My mother had some kind of borderline personality disorder. I used to tell people that she was an alcoholic to explain her bizarre behavior, but she didn't really drink. She was just certifiably nuts and so I found what I determined to be an inaccurate but plausible excuse: booze. At eighteen, I was distancing myself far away from Philadelphia step by step.. inch by inch even - marrying (far too young) into a family whose culture and religion  were different from my own.

That's another blog post; another day.

I was lucky to marry a genuinely kind man who has been very good to me and is a wonderful (did I say wonderful) father. He carries no drama the likes of which permeated through the house on Harts Lane where I grew up. His parents are not dramatic people either... just simple, regular folks who seem to honor baby pictures like I do.

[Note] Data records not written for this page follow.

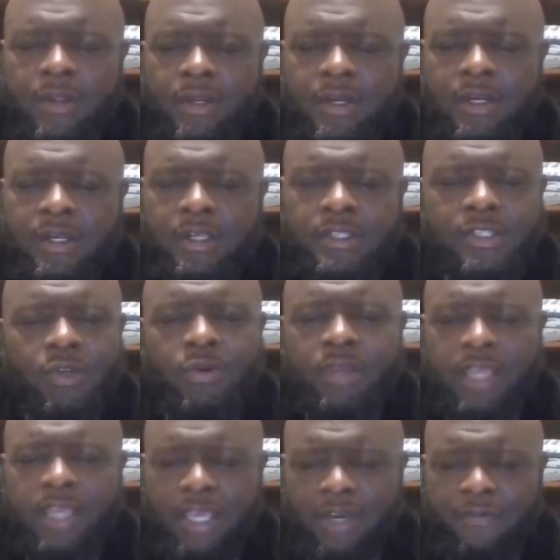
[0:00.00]
so
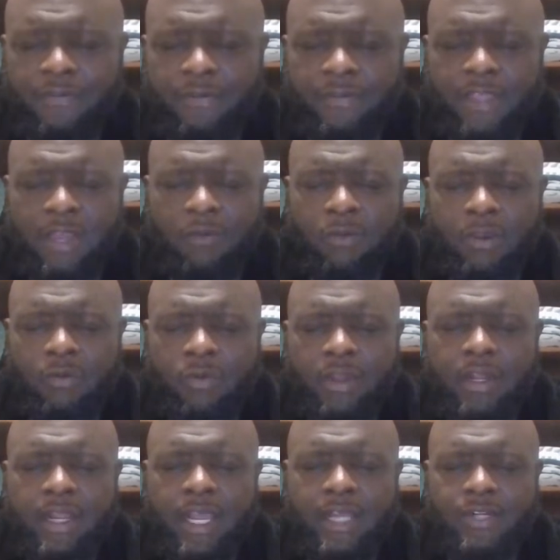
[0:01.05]
careful that we will
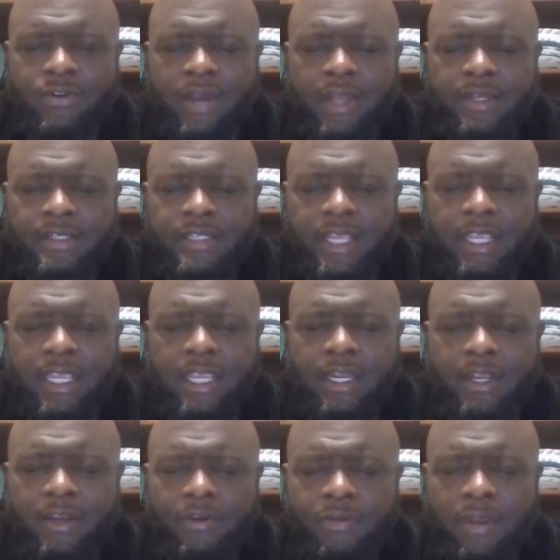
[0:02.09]
not try to take any
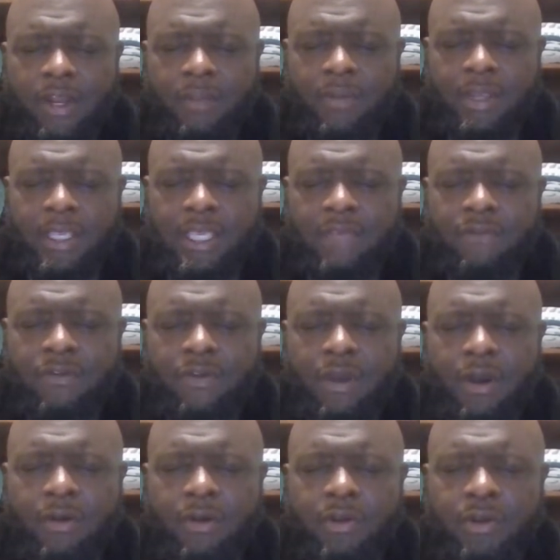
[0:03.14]
credit, but give you
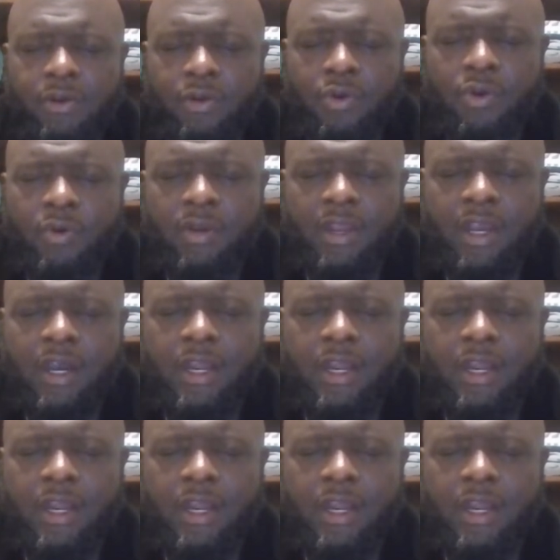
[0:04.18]
all the glory, honor, and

I've gotten so many good values from them although I've had other good role models along the way.. It is determining what is right and what is wrong, and figuring it out yourself when someone hasn't shown you any direction. Still, my compass is skewed, even though I did my best. Destroying your child's baby pictures is just horrifying and cruel on so many levels and has made me feel unimportant somehow. I did figure that out on my own.

This sort of mothering made me far too sensitive, distrustful of people, hurt, edgy, and ultimately unfulfilled. Our childhood forms us like clay. As Steve Jobs said, it takes thirty years to form habits and the next thirty years to have those habits define you. Ironic as it may be, he never saw those thirty years or lived past the age of fifty-six, the exact age my dad died. Also ironic that his initial rejection from his birth parents defined him too.

Cancer has helped with my sadness over the pictures. Weird, but also true. Cancer puts my mother in perspective to me and gives me the ultimate truth of the lost pictures. Compared to the great loves of my life, those photos mean absolutely nothing.

Sunday, June 3, 2012


I've lived a beautiful life. I pray for the little ones.